* TO DO *
Print only the lines running from the line with "[13:21.73-13:34.33]" to the final line below, both included, exactly as written and without the pictures.

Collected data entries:
--------------------------------
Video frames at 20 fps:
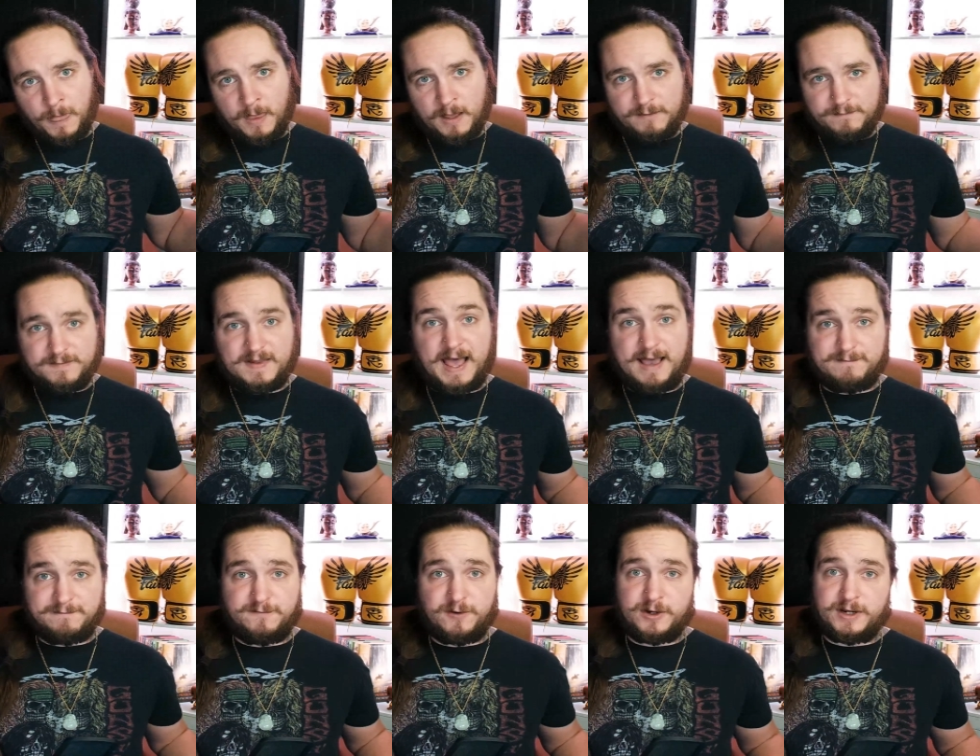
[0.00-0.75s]

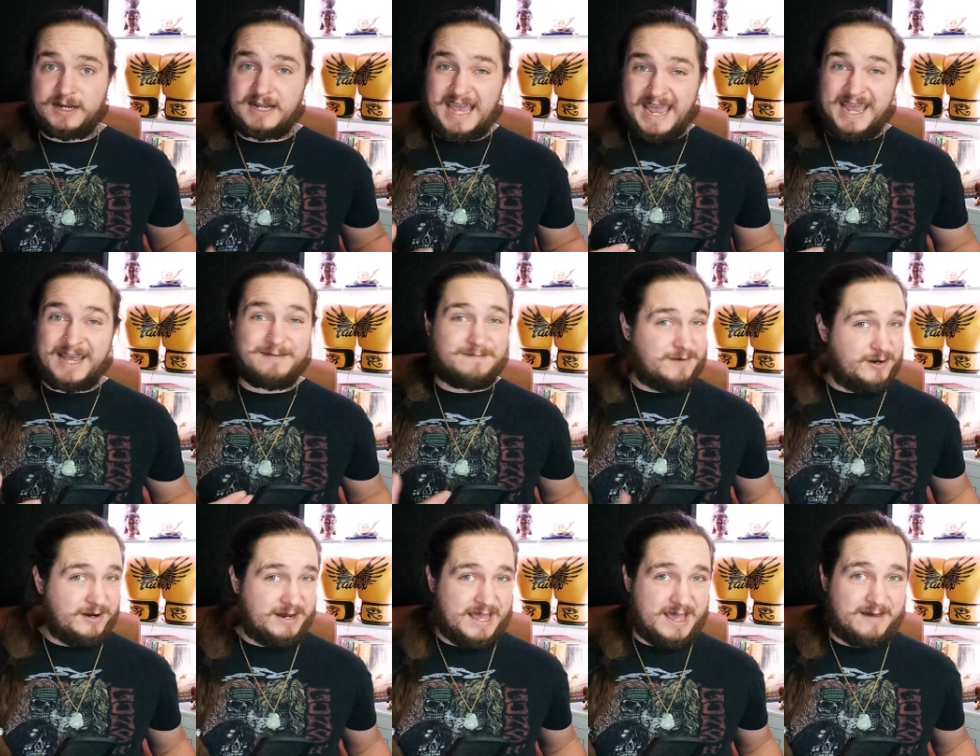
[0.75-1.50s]
flat footed and
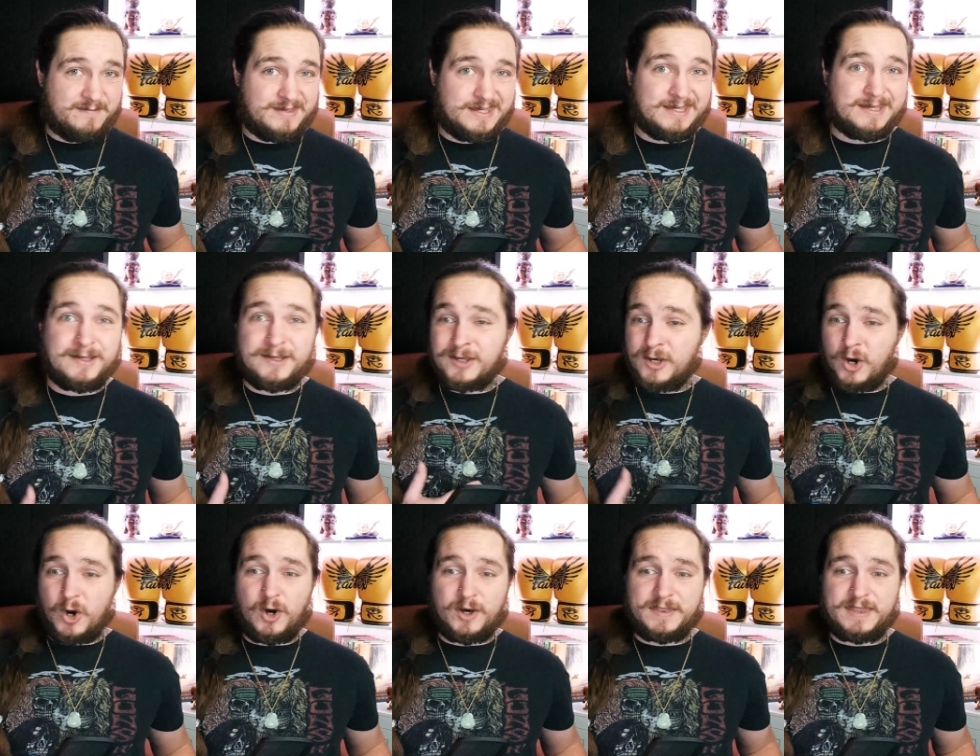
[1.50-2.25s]
very heavy
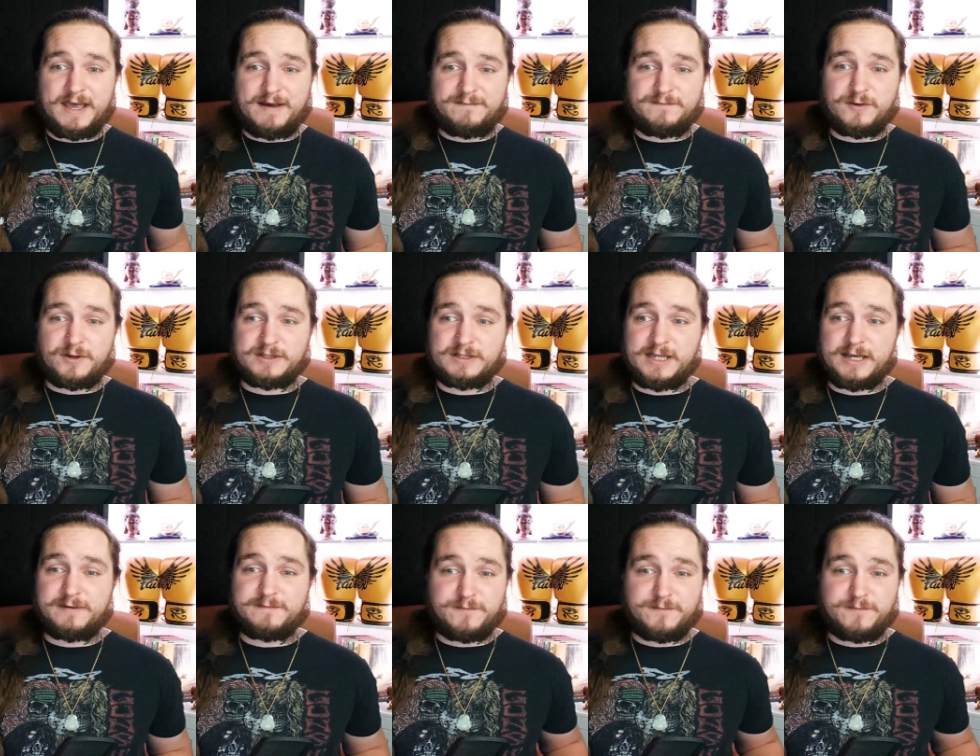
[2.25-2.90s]
on that front leg.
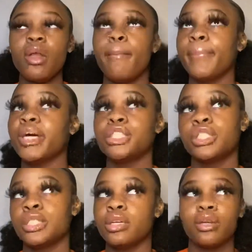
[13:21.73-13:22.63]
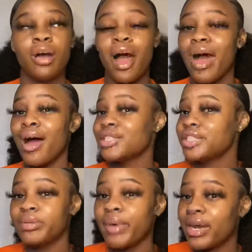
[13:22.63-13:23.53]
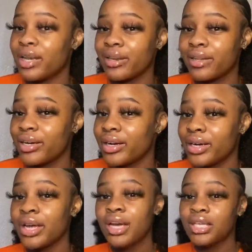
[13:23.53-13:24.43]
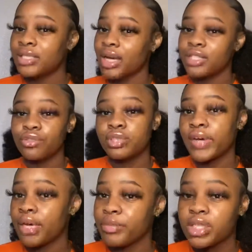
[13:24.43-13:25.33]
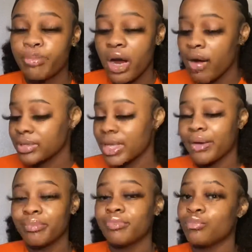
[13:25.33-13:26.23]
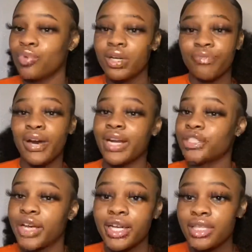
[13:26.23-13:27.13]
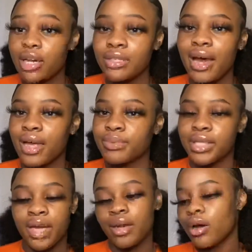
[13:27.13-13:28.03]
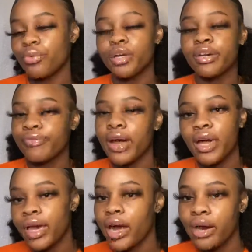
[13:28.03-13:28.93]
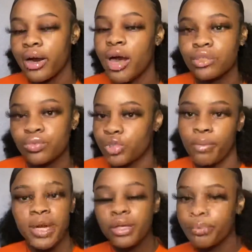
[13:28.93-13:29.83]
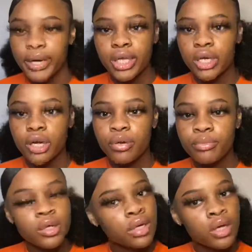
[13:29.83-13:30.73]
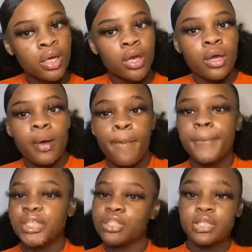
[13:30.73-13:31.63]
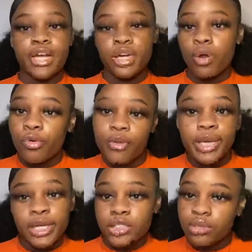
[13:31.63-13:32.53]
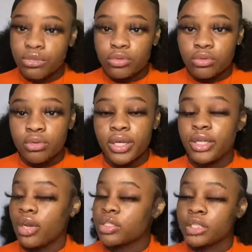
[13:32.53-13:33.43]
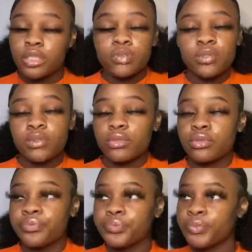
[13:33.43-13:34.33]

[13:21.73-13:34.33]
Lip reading: But she made it clear that she was fighting me tomorrow. I was like, we could fight at Trash House. I kept saying, no, we're going to fight at her house where nobody could break it up. But she's like, no, we're fighting at school, in Alternative school.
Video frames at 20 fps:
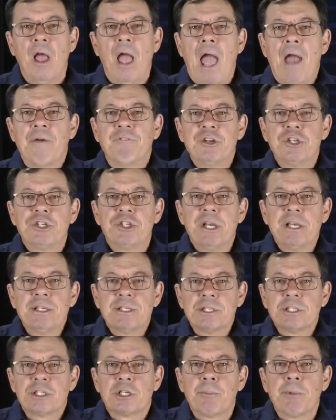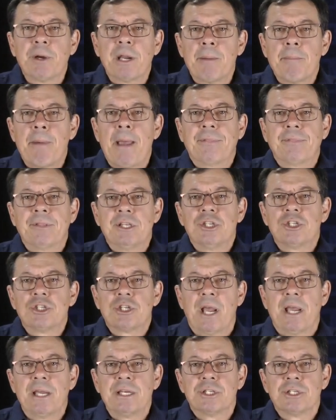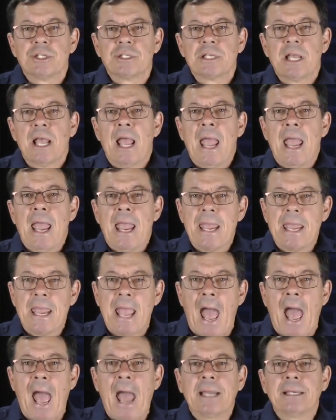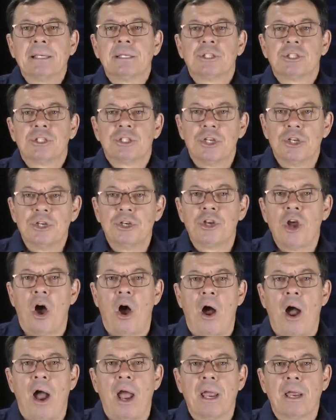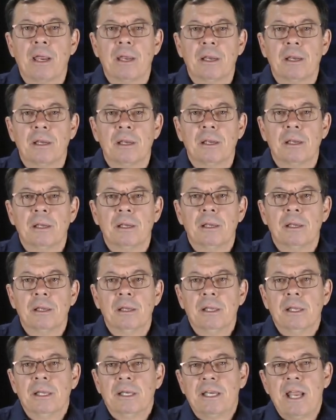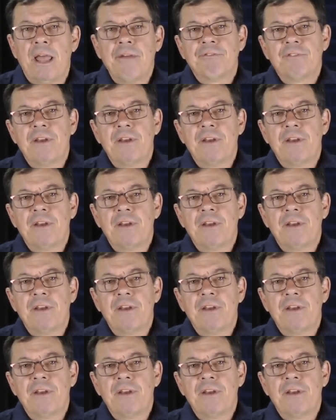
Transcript: And for Jesus to bring about these changes, he had to die. Death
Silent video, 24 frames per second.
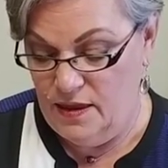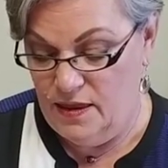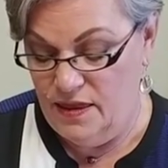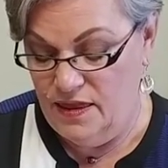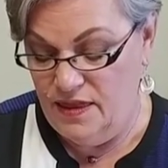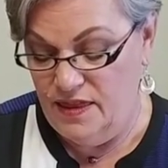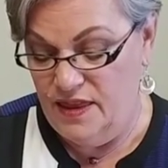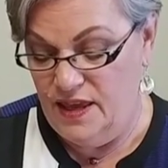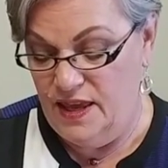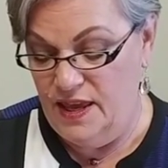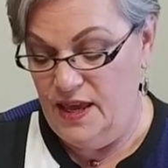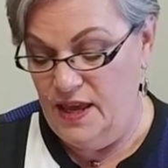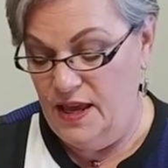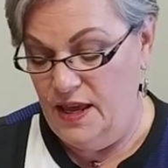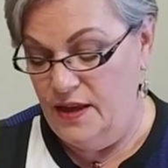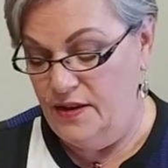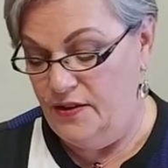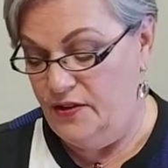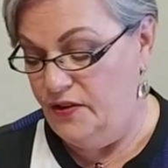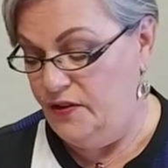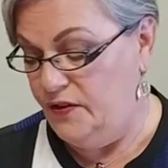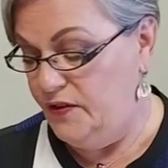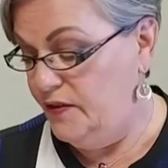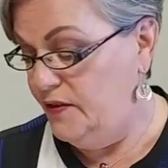
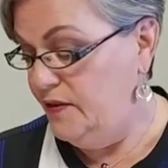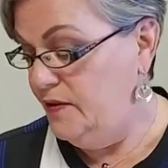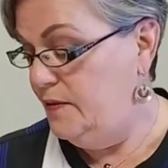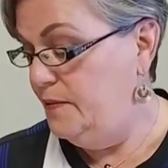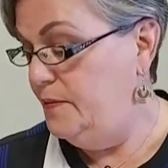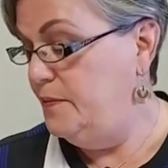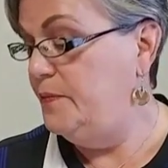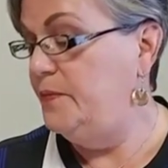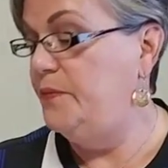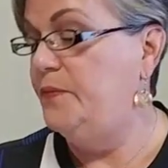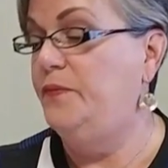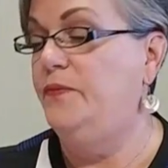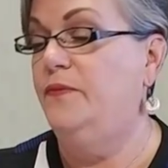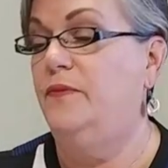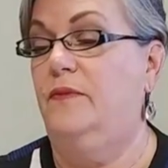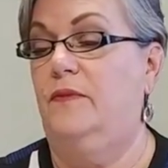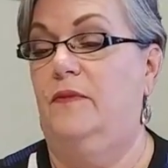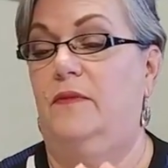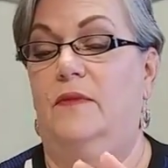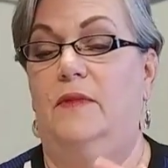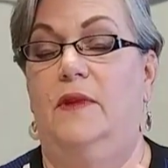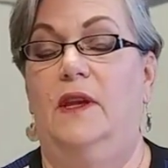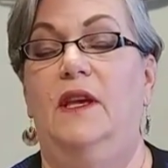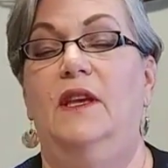this
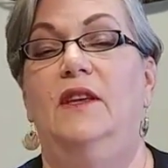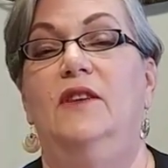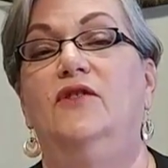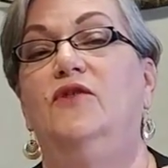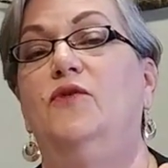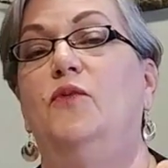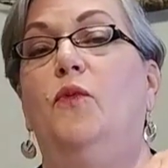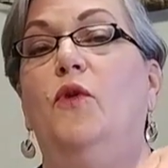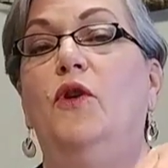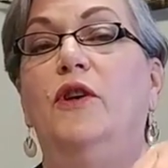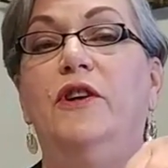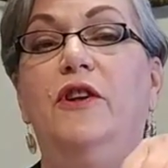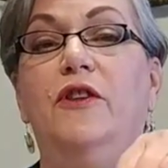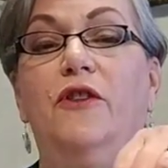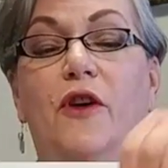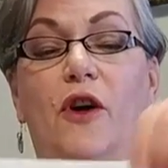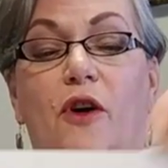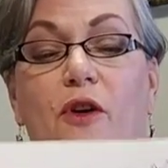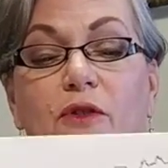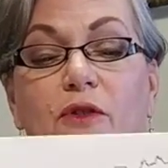is one of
--------------------------------
* ANSWER BOX *
[13:21.73-13:34.33]
Lip reading: But she made it clear that she was fighting me tomorrow. I was like, we could fight at Trash House. I kept saying, no, we're going to fight at her house where nobody could break it up. But she's like, no, we're fighting at school, in Alternative school.
Video frames at 20 fps:
Transcript: And for Jesus to bring about these changes, he had to die. Death
Silent video, 24 frames per second.
this
is one of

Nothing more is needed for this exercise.